Maybe it will be the hayride under an inky sky dotted with a million stars at the Triple R Ranch in Chesapeake. The jingle of the harness bells as the horses clop along in the black of night.
Or maybe the blinking snowflakes blazing away at The Garden of Lights show.
Or the steaming hot cider at Coleman's Nursery.
Instead, more than likely, she'll remember the gingerbread man whose arm I accidently cut off on the kitchen table and whose feet I burned in the oven. Or the question her big sister asked after seeing a live Nativity scene: ``So when does this Jesus story come out in the theater?''
Who knows what moments will take root. Memories are rarely what parents try to script, and more likely what God has in mind.
But my parents did the same thing with my sister and me - packed us up in the car for rides through neighborhoods of lights, dressed us in velvety splendor for midnight Mass, packed us off to see Santa.
Yet these are the things I remember best:
The year the Christmas tree fell down in the middle of the night. I can transport myself immediately to my childhood bed, listening to the tinkling sound of ornaments breaking.

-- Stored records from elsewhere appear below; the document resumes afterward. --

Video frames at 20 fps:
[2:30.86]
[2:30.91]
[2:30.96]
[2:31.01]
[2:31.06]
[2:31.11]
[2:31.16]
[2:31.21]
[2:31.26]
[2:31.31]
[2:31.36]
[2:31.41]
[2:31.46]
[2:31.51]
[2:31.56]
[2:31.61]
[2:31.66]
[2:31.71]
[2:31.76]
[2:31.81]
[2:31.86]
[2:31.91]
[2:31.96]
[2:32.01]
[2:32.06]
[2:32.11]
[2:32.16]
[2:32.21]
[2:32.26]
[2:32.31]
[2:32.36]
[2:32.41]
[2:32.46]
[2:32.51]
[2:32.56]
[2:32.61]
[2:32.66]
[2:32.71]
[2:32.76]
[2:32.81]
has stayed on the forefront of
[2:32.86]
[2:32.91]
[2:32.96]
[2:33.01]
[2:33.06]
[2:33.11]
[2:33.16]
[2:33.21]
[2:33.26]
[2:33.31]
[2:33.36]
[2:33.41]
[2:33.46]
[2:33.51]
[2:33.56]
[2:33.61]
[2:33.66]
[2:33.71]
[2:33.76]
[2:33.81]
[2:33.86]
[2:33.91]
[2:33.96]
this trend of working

I remember the year the electricity went out during a Christmas Eve blizzard and how we played board games by firelight.
And the year I temporarily blinded myself Christmas morning when I opened a bottle in my science kit and splashed chemicals in my eye.
I remember my first Christmas away from home and how that wild-and-crazy-trip to a South Texas beach turned out kind of sad-and-lonely, and how I made sure I went home the next year.
I remember my first year as a mother, and how, for the first time, I didn't care what I got for Christmas. I just wanted to see the look on my daughter's face.
I remember going into labor with my youngest daughter on Christmas Day two years later. She kicked inside me all day as the rest of us unwrapped gifts and gorged on holiday food.
And now she is crying, saying she doesn't want to go out in the dark, doesn't want to partake in whatever Christmas scheme her father and I have baked up for her.
And yet, she will go, and she'll enjoy herself and gaze at the stars from the prickly warmth of a mound of hay.
Maybe she won't remember this. Maybe she'll only remember how we ran out of molasses for the gingerbread men and had to use honey. (That'll work, right?) Or maybe she'll remember the crooked gingerbread house and eating all the candy before she could use it for decorations.